(Available data)

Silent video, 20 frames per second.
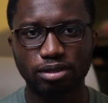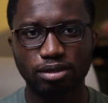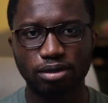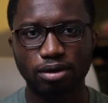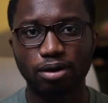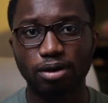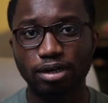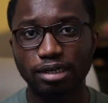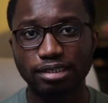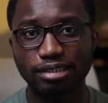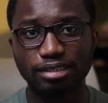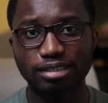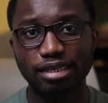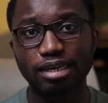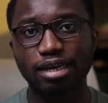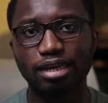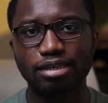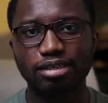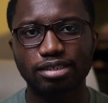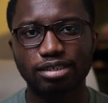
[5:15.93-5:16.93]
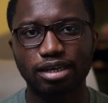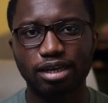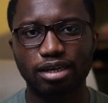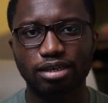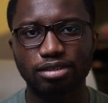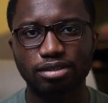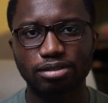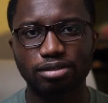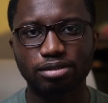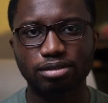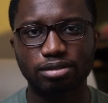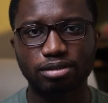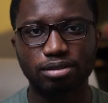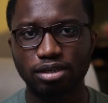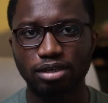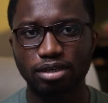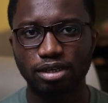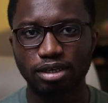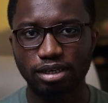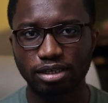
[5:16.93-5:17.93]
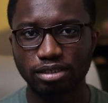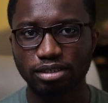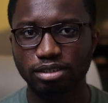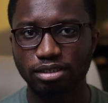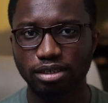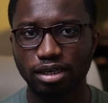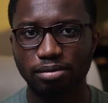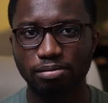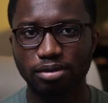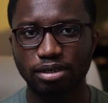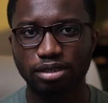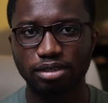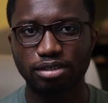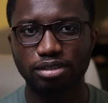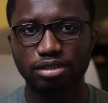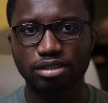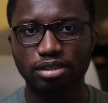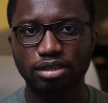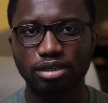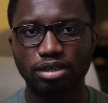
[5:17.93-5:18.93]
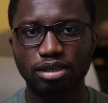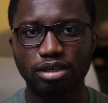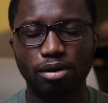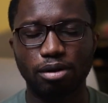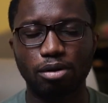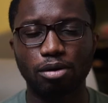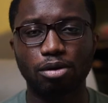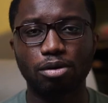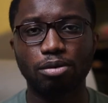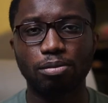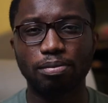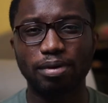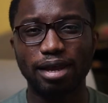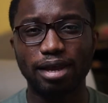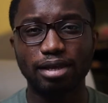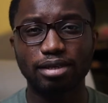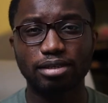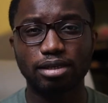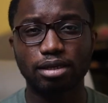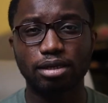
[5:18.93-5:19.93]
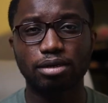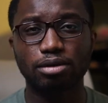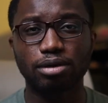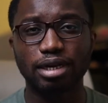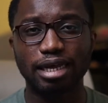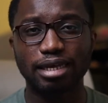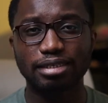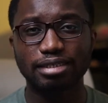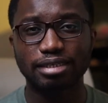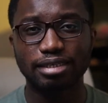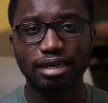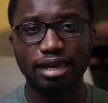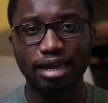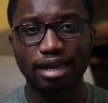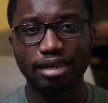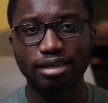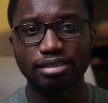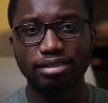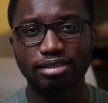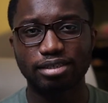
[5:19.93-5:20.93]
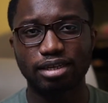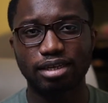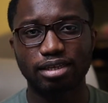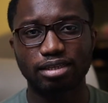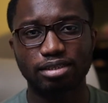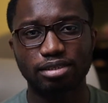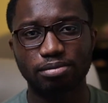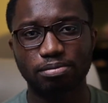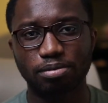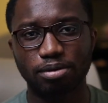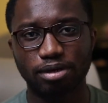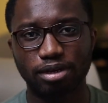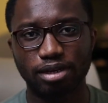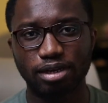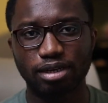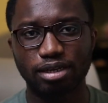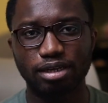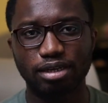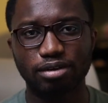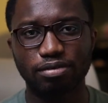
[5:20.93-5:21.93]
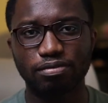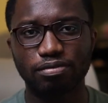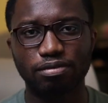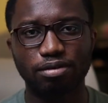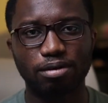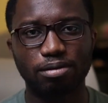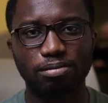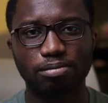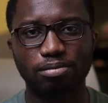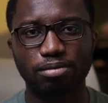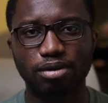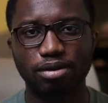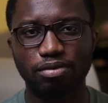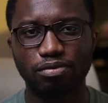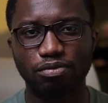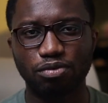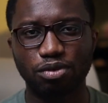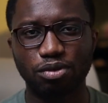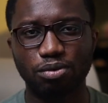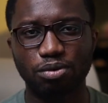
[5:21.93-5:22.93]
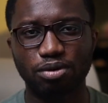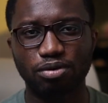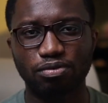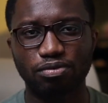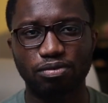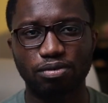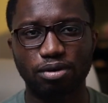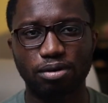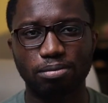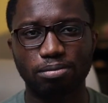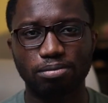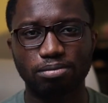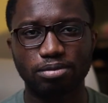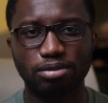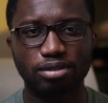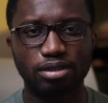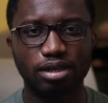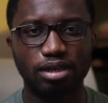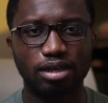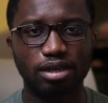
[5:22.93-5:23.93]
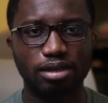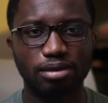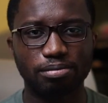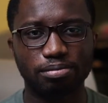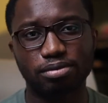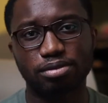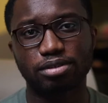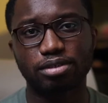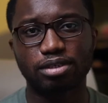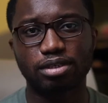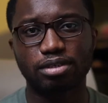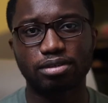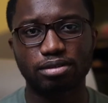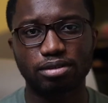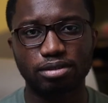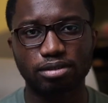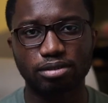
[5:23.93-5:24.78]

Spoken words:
on a tech channel in the same niche, or could pay as little as 9 cents per click from a viewer from, say, Brazil.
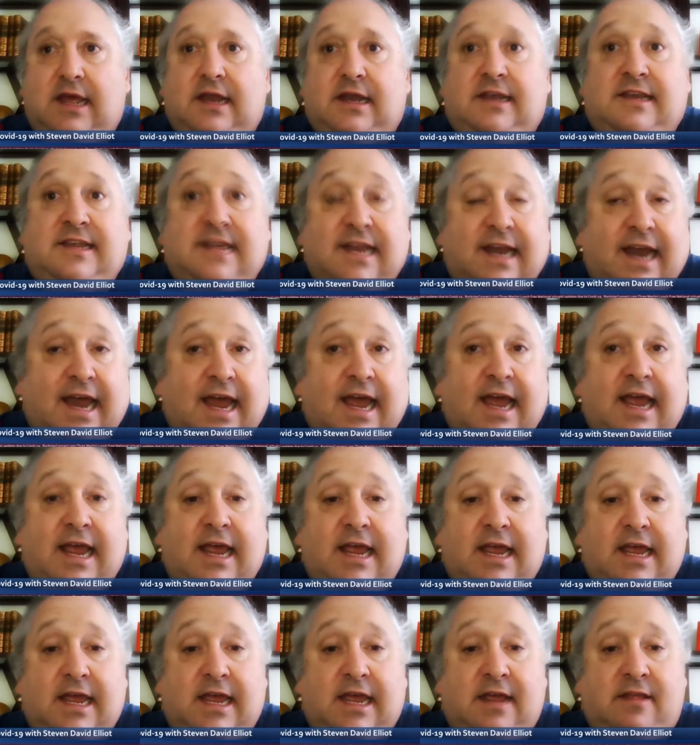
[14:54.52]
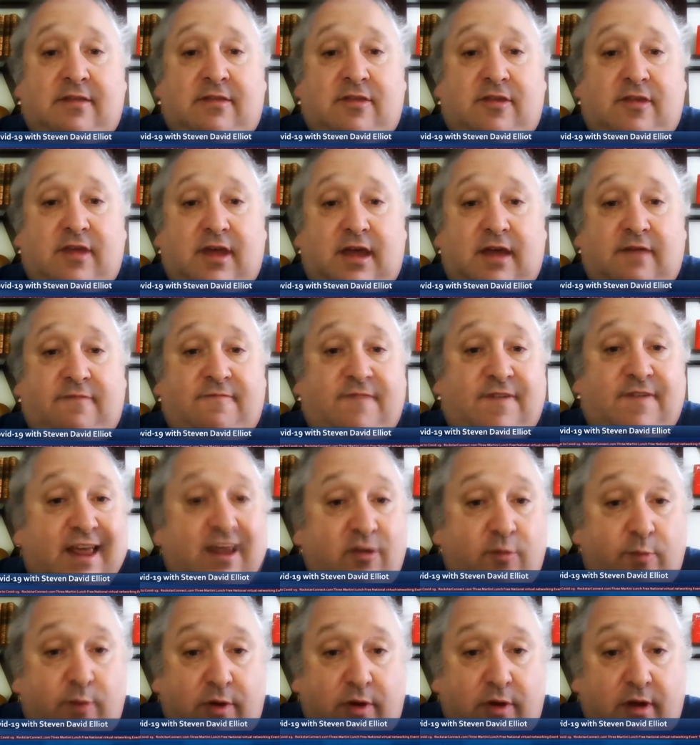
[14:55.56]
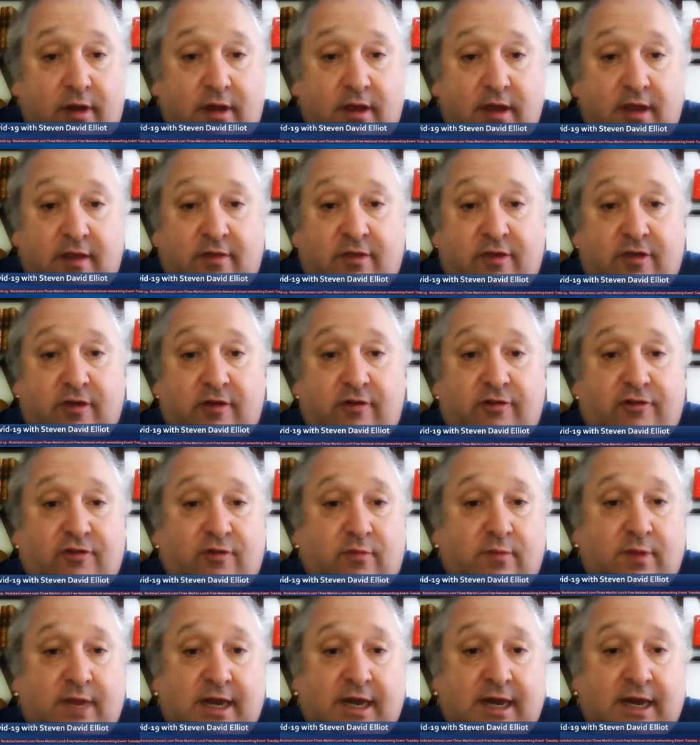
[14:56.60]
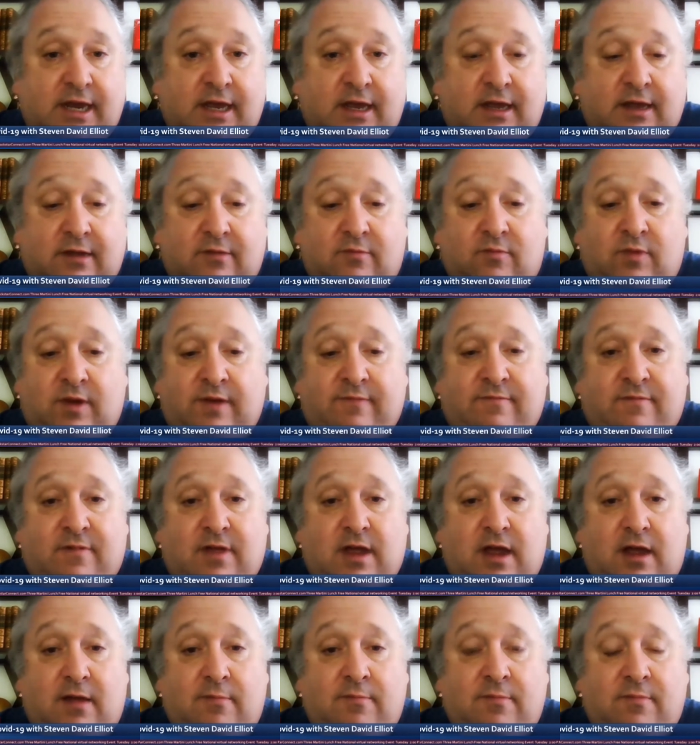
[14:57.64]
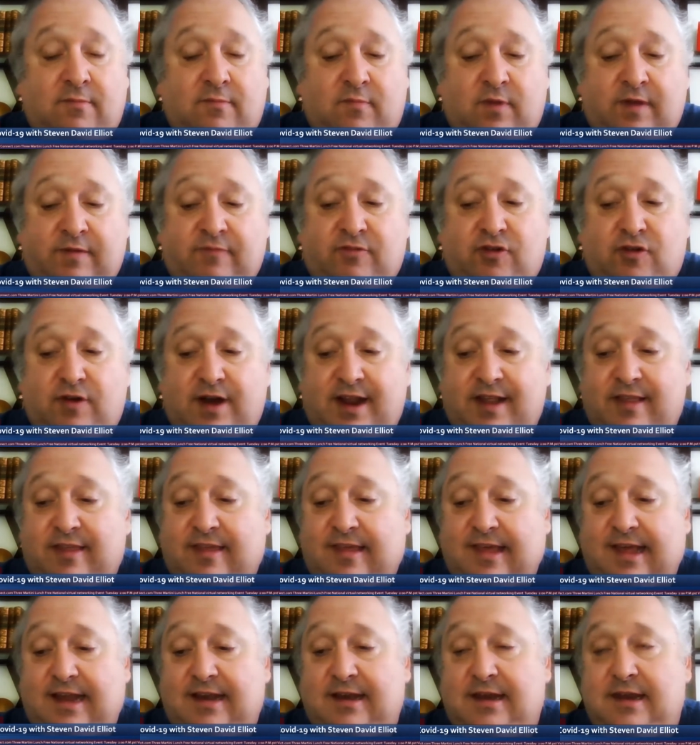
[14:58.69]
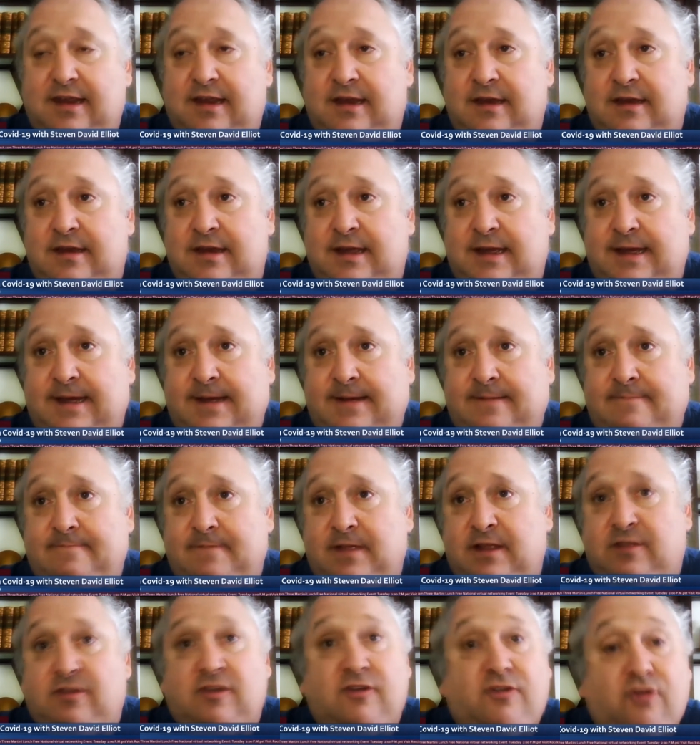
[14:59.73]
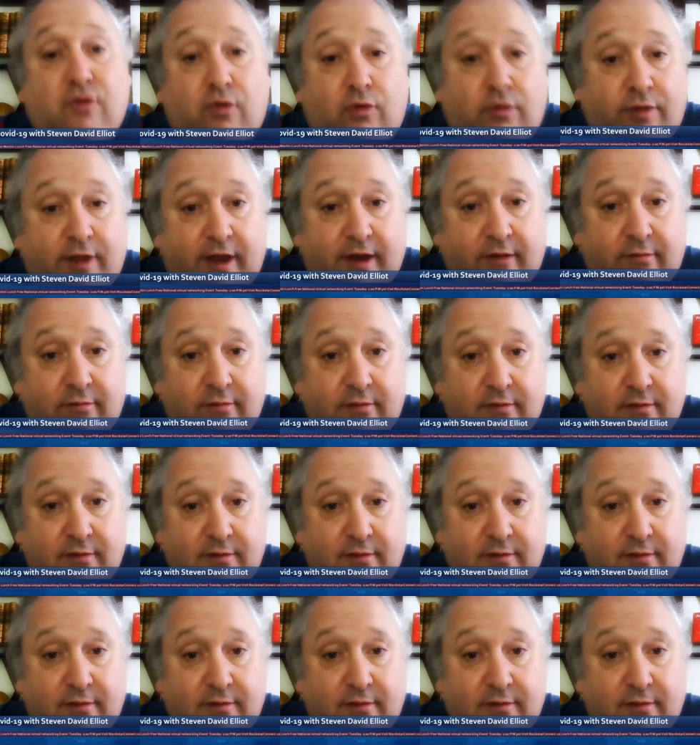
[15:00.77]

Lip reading: Today, it's Facebook, it's social media. We've transcended. It's a tool, though.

(Activity)
Please repeat the entries above exactly, leaving out any pictures.

(Problem solution)
Silent video, 20 frames per second.
[5:15.93-5:16.93]
[5:16.93-5:17.93]
[5:17.93-5:18.93]
[5:18.93-5:19.93]
[5:19.93-5:20.93]
[5:20.93-5:21.93]
[5:21.93-5:22.93]
[5:22.93-5:23.93]
[5:23.93-5:24.78]

Spoken words:
on a tech channel in the same niche, or could pay as little as 9 cents per click from a viewer from, say, Brazil.
[14:54.52]
[14:55.56]
[14:56.60]
[14:57.64]
[14:58.69]
[14:59.73]
[15:00.77]

Lip reading: Today, it's Facebook, it's social media. We've transcended. It's a tool, though.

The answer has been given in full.